Wild: avventura e rinascita

Wild (2014)

Il regista di Dallas Buyers Club dirige un nuovo lungometraggio di rinascita

La “rinascita” sembra essere una tematica molto cara a Jean-Marc Vallée che, dopo la grande prova di Dallas Buyers Club, la racconta nel suo nuovo lungometraggio di finzione basato sul libro di memorie scritto da Cheryl Strayed “Wild – Una storia selvaggia di avventura e rinascita”. L’avventura è quella di una donna che, per salvarsi da se stessa e dal dolore che ha costellato il suo passato, decide di affrontare il Pacific Crest Trail a piedi in un viaggio di solitudine, rimpianti, ricordi e libertà lungo 1600 km.

Se nel suo precedente lungometraggio Vallée aveva fatto coincidere la rinascita con un percorso verso la morte, in questo adattamento “on the road” il concetto coincide con il suo contrario. Ovvero con la sopravvivenza. Una potente Reese Witherspoon interpreta Cheryl e cerca di riproporre le emozioni del suo alter ego aiutata anche da una sceneggiatura scritta da Nick Hornby, ma che molto poco sembra avere della frizzante penna dello scrittore britannico, questa volta visibilmente alla mercé di hollywoodiani stereotipi narrativi.

Per quanto Wild sembri che voglia essere, a prima vista, una sorta di Into The Wild al femminile, quello che manca al lungometraggio di Vallée è l’intenzione di voler esplorare l’America attraversata dalla “sua” eroina per soffermarsi soprattutto sul cammino interiore di Cheryl lasciando il paesaggio che la circonda come mero, e inutile, corollario di un percorso. Wild è un film senza anima che poco sfrutta le magnifiche scenografie naturali a disposizione e si perde in una narrazione banale fatta di incontri, pericoli e scontri che sono alternati a flashback strappalacrime.
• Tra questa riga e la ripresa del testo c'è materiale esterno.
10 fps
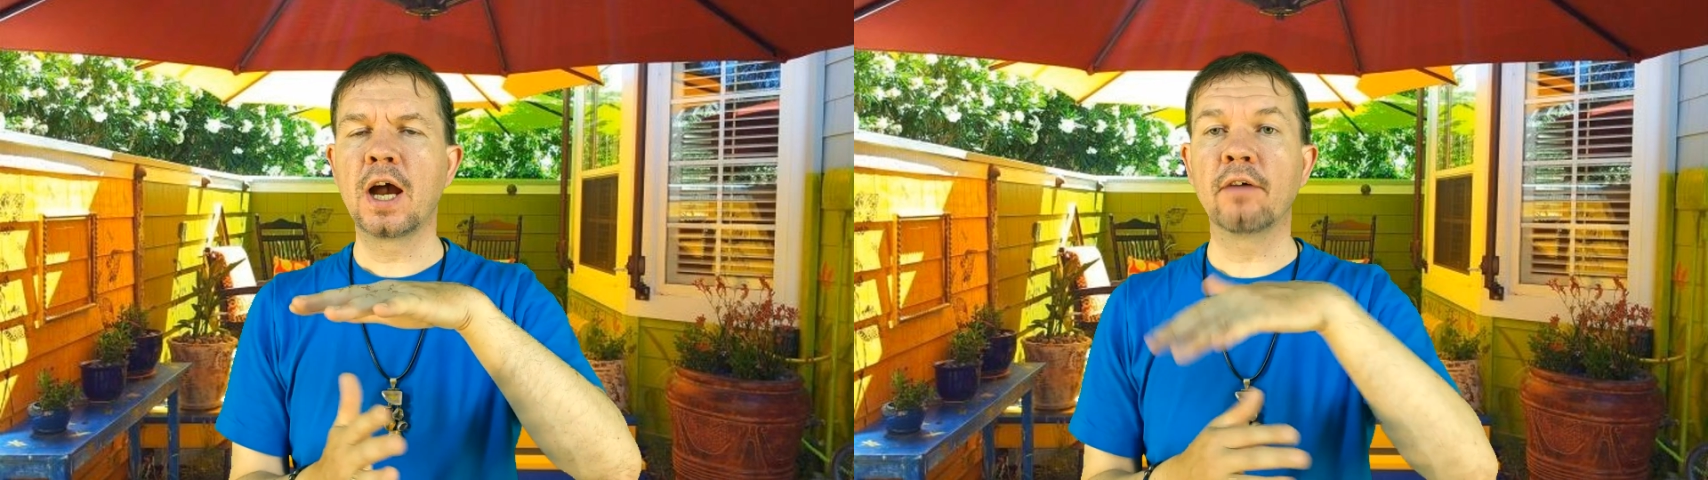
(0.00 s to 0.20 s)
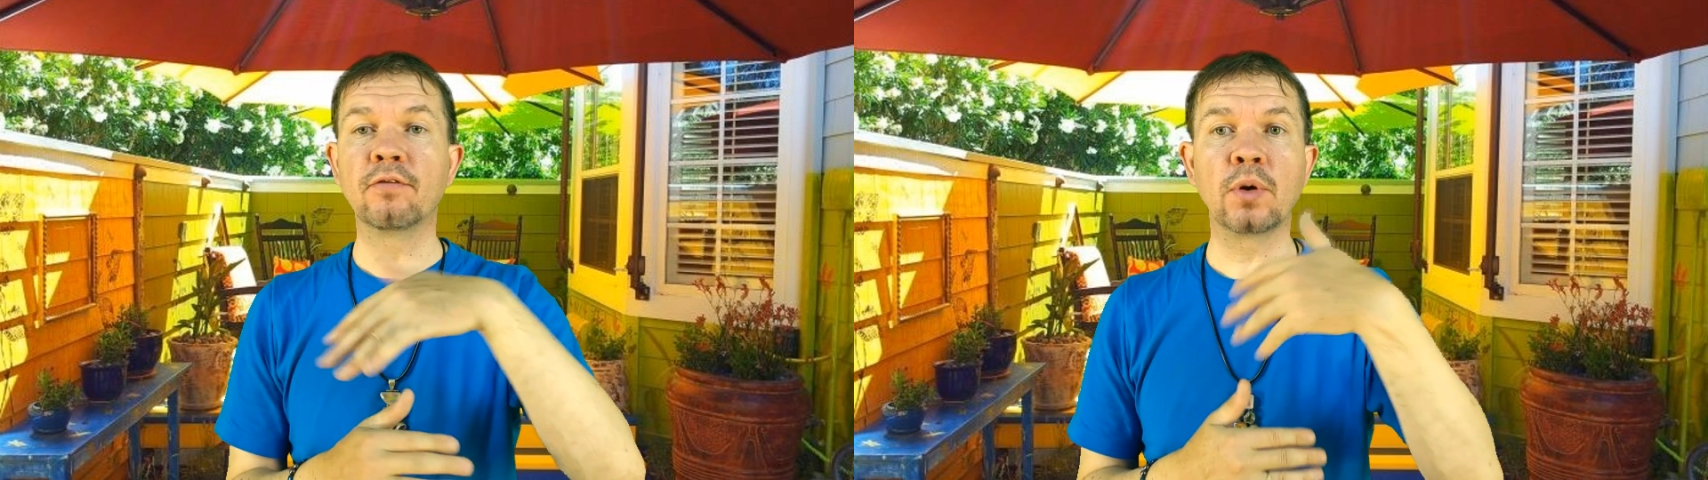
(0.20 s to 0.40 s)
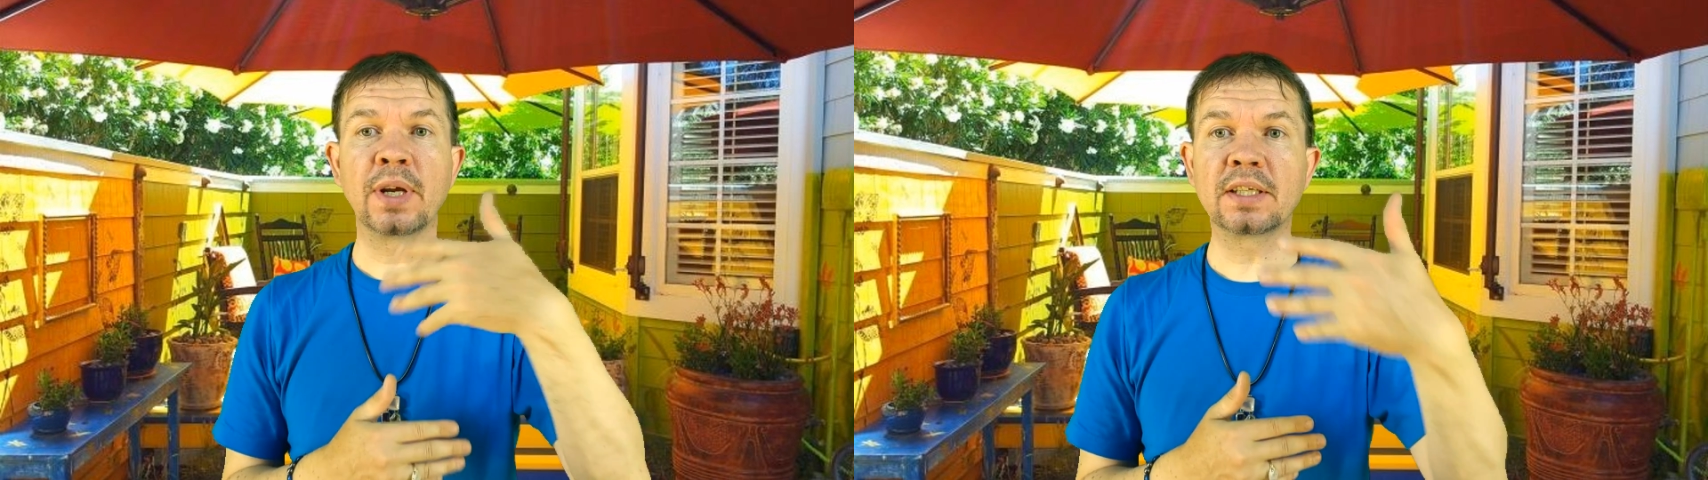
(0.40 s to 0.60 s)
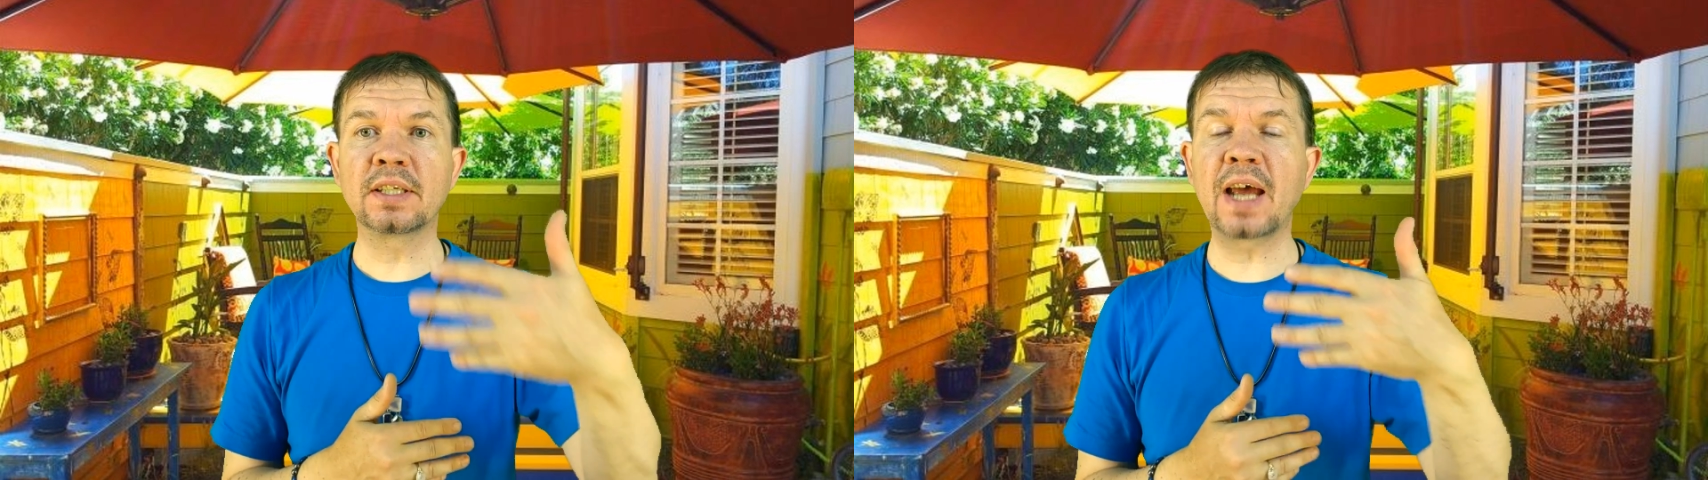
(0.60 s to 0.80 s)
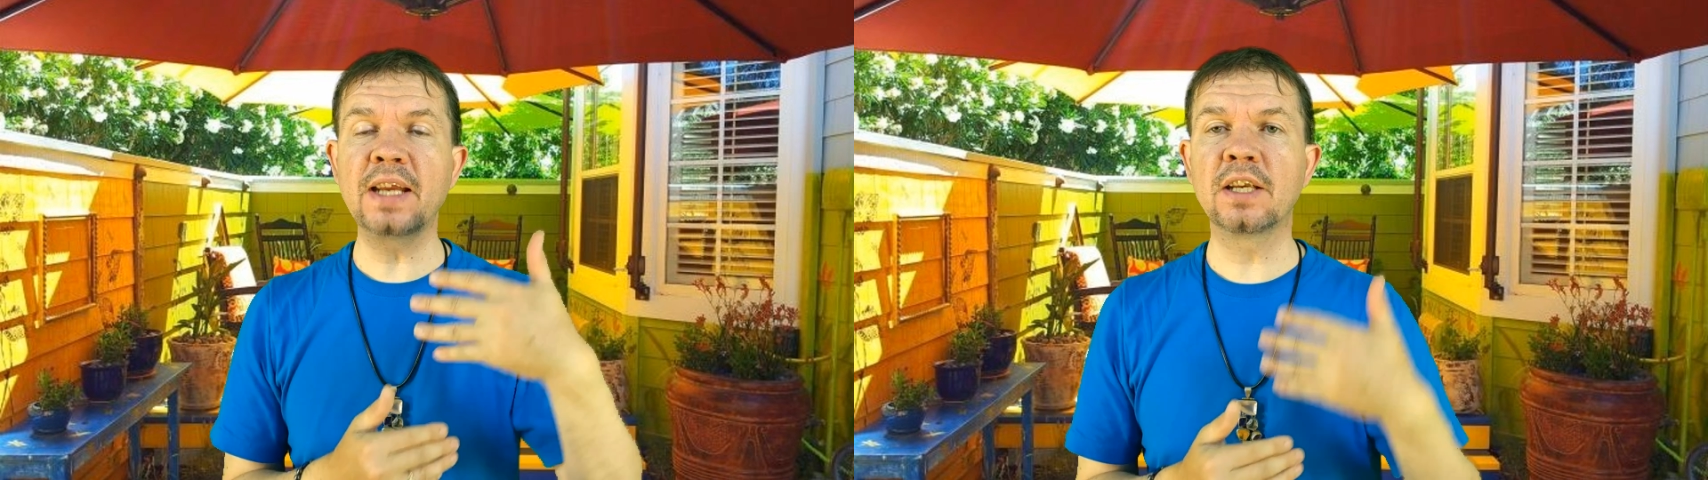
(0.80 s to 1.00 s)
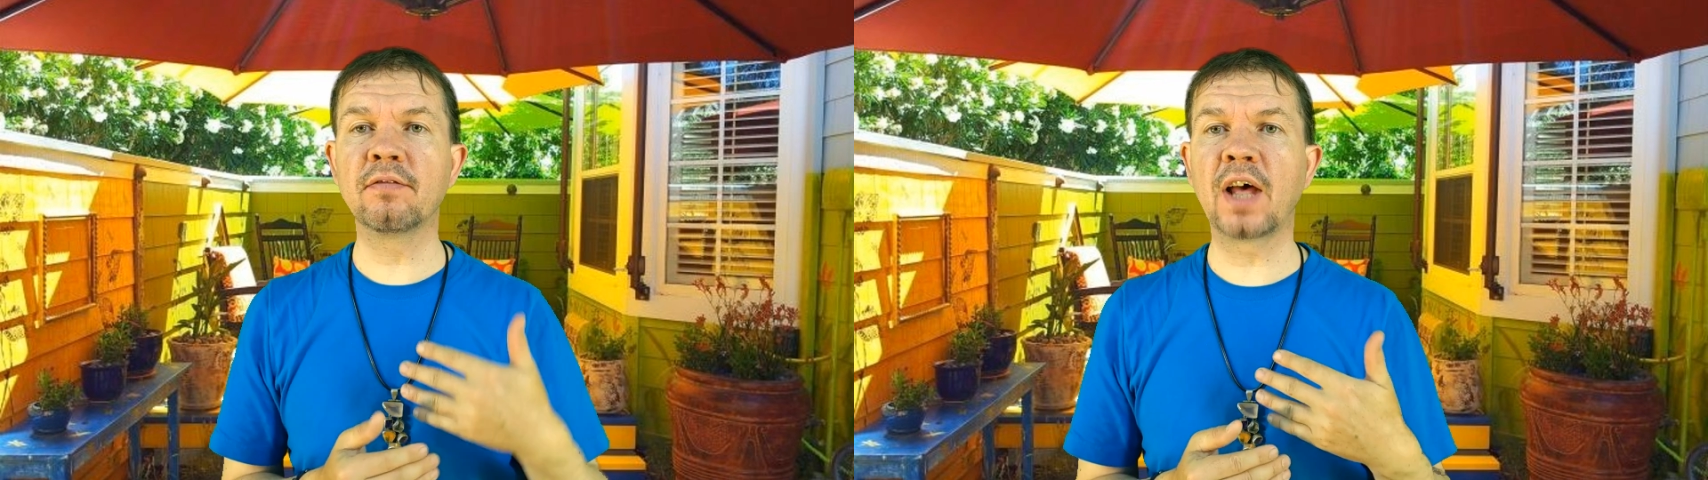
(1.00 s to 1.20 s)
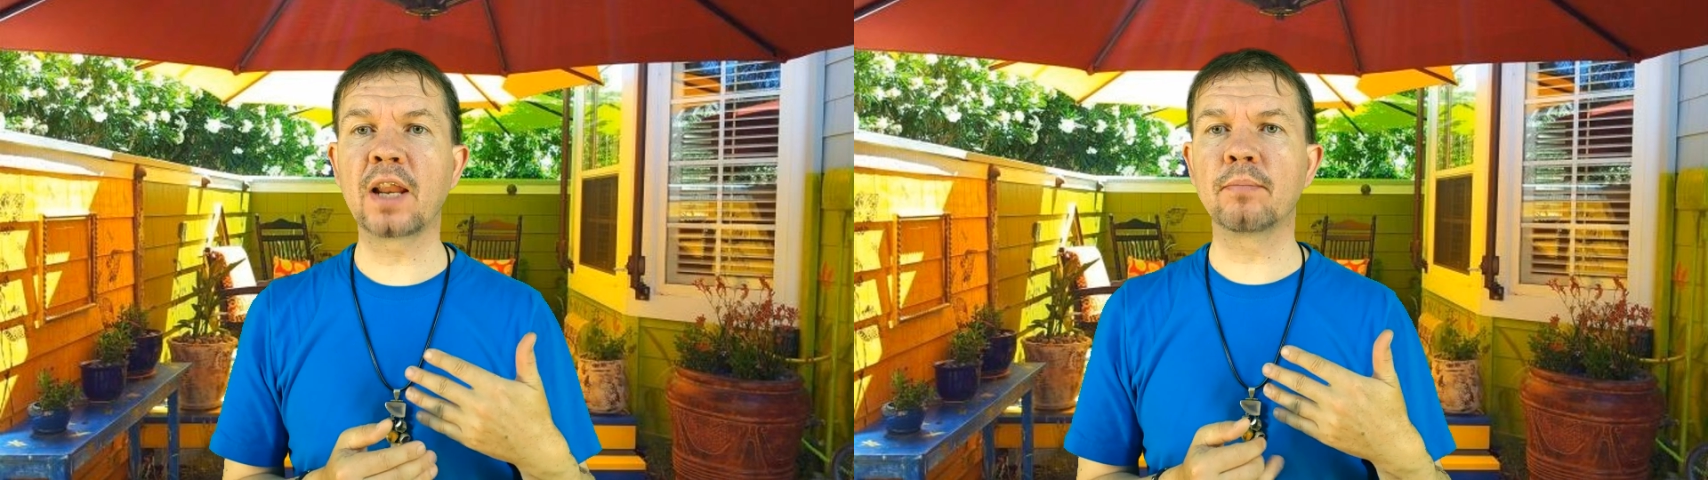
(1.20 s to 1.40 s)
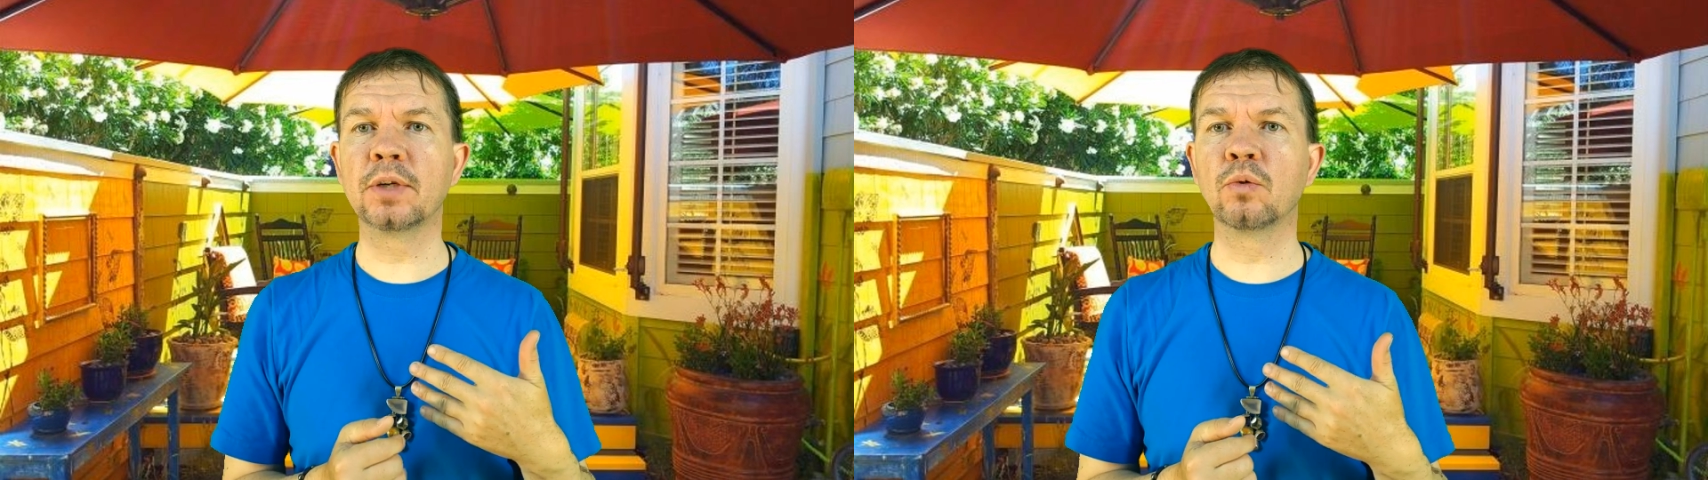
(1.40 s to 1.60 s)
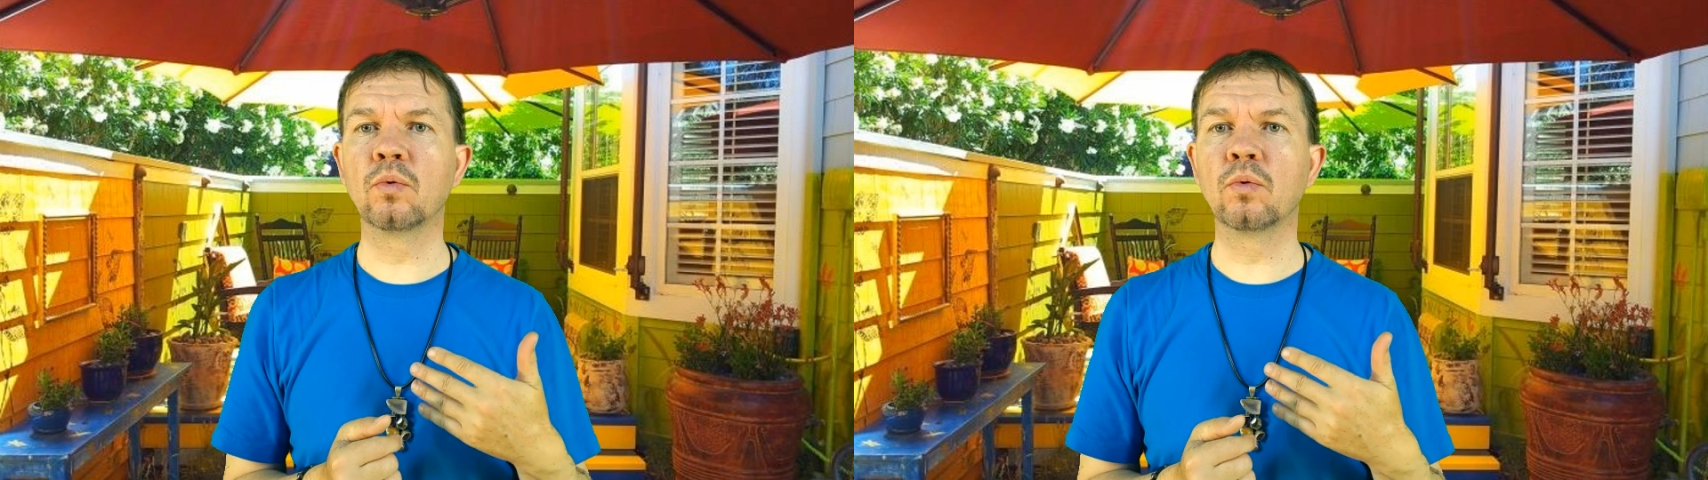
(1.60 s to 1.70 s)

of doing site development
La vera Cheryl, che a onor del vero la Witherspoon interpreta in maniera magnifica, è una donna che a soli 24 anni si sentiva alla fine della sua vita a causa delle continue perdite (padre, madre, marito). Il suo è un corpo martoriato dall’eroina e sfruttato alla ricerca dell’ultima emozione attraverso promiscuo sesso occasionale scaccia pensieri. Cheryl è una donna che aveva perso tutto e ha ritrovato se stessa ricominciando da zero, imparando il mondo nei boschi in un lungo cammino lungo 3 stati e durato più di due mesi. Di questa storia, quasi epica, e forte di una crasi uomo/natura imponente e catartica, in Wild non c’è molto se non qualche sparuto panorama più funzionale alla fotografia del lungometraggio che al racconto.